Problem statement
Reproduce the material that follows exactly, with no line left out.

Provided material

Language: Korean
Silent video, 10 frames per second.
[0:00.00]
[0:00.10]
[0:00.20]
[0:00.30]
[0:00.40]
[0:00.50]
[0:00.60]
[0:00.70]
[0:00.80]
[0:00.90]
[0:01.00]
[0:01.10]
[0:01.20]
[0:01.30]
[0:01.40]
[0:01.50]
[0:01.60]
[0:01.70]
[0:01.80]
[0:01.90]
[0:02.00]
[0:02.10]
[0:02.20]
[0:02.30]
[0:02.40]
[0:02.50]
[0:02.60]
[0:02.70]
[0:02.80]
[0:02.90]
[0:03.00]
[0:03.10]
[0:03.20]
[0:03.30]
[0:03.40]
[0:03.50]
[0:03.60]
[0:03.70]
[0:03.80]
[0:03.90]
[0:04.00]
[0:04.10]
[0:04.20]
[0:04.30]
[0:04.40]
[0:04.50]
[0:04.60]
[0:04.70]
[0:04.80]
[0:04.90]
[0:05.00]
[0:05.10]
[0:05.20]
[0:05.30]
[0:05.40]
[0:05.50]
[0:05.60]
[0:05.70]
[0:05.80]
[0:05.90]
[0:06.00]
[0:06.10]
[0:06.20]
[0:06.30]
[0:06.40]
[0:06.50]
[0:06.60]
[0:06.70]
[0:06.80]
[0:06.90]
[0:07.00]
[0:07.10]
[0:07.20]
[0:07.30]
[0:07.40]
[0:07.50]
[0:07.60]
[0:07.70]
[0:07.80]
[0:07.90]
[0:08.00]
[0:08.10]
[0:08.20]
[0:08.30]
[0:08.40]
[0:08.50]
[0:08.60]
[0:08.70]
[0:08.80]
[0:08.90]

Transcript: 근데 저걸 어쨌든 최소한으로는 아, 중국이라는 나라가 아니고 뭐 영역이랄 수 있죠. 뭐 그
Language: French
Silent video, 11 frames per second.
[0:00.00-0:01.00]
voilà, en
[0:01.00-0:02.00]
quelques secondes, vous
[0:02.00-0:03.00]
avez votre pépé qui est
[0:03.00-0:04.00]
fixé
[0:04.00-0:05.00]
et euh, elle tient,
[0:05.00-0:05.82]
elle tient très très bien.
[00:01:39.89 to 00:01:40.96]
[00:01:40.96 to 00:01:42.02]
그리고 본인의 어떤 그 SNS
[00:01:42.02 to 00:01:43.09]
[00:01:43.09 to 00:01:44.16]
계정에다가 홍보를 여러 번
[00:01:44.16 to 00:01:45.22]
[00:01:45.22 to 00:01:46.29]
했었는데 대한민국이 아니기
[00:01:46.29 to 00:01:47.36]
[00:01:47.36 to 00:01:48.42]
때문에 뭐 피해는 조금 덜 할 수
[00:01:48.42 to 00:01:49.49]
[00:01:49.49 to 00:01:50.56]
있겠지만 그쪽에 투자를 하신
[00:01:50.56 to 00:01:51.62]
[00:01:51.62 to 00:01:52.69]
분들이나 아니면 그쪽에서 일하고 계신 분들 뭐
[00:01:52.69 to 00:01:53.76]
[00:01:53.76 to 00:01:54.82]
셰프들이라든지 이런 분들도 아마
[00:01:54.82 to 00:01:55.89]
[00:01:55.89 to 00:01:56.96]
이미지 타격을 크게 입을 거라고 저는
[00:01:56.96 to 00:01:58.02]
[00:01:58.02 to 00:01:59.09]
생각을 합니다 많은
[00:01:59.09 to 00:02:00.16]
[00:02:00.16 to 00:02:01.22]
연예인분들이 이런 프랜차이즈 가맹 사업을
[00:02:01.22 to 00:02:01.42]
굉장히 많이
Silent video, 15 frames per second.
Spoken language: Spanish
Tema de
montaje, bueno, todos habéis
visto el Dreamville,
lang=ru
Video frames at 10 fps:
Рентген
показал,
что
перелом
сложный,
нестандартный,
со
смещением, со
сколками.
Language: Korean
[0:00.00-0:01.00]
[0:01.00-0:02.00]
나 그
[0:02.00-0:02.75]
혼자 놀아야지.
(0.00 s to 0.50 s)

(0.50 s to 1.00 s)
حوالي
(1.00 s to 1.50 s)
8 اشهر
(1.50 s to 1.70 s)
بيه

Answer for this exercise
Language: Korean
Silent video, 10 frames per second.
[0:00.00]
[0:00.10]
[0:00.20]
[0:00.30]
[0:00.40]
[0:00.50]
[0:00.60]
[0:00.70]
[0:00.80]
[0:00.90]
[0:01.00]
[0:01.10]
[0:01.20]
[0:01.30]
[0:01.40]
[0:01.50]
[0:01.60]
[0:01.70]
[0:01.80]
[0:01.90]
[0:02.00]
[0:02.10]
[0:02.20]
[0:02.30]
[0:02.40]
[0:02.50]
[0:02.60]
[0:02.70]
[0:02.80]
[0:02.90]
[0:03.00]
[0:03.10]
[0:03.20]
[0:03.30]
[0:03.40]
[0:03.50]
[0:03.60]
[0:03.70]
[0:03.80]
[0:03.90]
[0:04.00]
[0:04.10]
[0:04.20]
[0:04.30]
[0:04.40]
[0:04.50]
[0:04.60]
[0:04.70]
[0:04.80]
[0:04.90]
[0:05.00]
[0:05.10]
[0:05.20]
[0:05.30]
[0:05.40]
[0:05.50]
[0:05.60]
[0:05.70]
[0:05.80]
[0:05.90]
[0:06.00]
[0:06.10]
[0:06.20]
[0:06.30]
[0:06.40]
[0:06.50]
[0:06.60]
[0:06.70]
[0:06.80]
[0:06.90]
[0:07.00]
[0:07.10]
[0:07.20]
[0:07.30]
[0:07.40]
[0:07.50]
[0:07.60]
[0:07.70]
[0:07.80]
[0:07.90]
[0:08.00]
[0:08.10]
[0:08.20]
[0:08.30]
[0:08.40]
[0:08.50]
[0:08.60]
[0:08.70]
[0:08.80]
[0:08.90]

Transcript: 근데 저걸 어쨌든 최소한으로는 아, 중국이라는 나라가 아니고 뭐 영역이랄 수 있죠. 뭐 그
Language: French
Silent video, 11 frames per second.
[0:00.00-0:01.00]
voilà, en
[0:01.00-0:02.00]
quelques secondes, vous
[0:02.00-0:03.00]
avez votre pépé qui est
[0:03.00-0:04.00]
fixé
[0:04.00-0:05.00]
et euh, elle tient,
[0:05.00-0:05.82]
elle tient très très bien.
[00:01:39.89 to 00:01:40.96]
[00:01:40.96 to 00:01:42.02]
그리고 본인의 어떤 그 SNS
[00:01:42.02 to 00:01:43.09]
[00:01:43.09 to 00:01:44.16]
계정에다가 홍보를 여러 번
[00:01:44.16 to 00:01:45.22]
[00:01:45.22 to 00:01:46.29]
했었는데 대한민국이 아니기
[00:01:46.29 to 00:01:47.36]
[00:01:47.36 to 00:01:48.42]
때문에 뭐 피해는 조금 덜 할 수
[00:01:48.42 to 00:01:49.49]
[00:01:49.49 to 00:01:50.56]
있겠지만 그쪽에 투자를 하신
[00:01:50.56 to 00:01:51.62]
[00:01:51.62 to 00:01:52.69]
분들이나 아니면 그쪽에서 일하고 계신 분들 뭐
[00:01:52.69 to 00:01:53.76]
[00:01:53.76 to 00:01:54.82]
셰프들이라든지 이런 분들도 아마
[00:01:54.82 to 00:01:55.89]
[00:01:55.89 to 00:01:56.96]
이미지 타격을 크게 입을 거라고 저는
[00:01:56.96 to 00:01:58.02]
[00:01:58.02 to 00:01:59.09]
생각을 합니다 많은
[00:01:59.09 to 00:02:00.16]
[00:02:00.16 to 00:02:01.22]
연예인분들이 이런 프랜차이즈 가맹 사업을
[00:02:01.22 to 00:02:01.42]
굉장히 많이
Silent video, 15 frames per second.
Spoken language: Spanish
Tema de
montaje, bueno, todos habéis
visto el Dreamville,
lang=ru
Video frames at 10 fps:
Рентген
показал,
что
перелом
сложный,
нестандартный,
со
смещением, со
сколками.
Language: Korean
[0:00.00-0:01.00]
[0:01.00-0:02.00]
나 그
[0:02.00-0:02.75]
혼자 놀아야지.
(0.00 s to 0.50 s)

(0.50 s to 1.00 s)
حوالي
(1.00 s to 1.50 s)
8 اشهر
(1.50 s to 1.70 s)
بيه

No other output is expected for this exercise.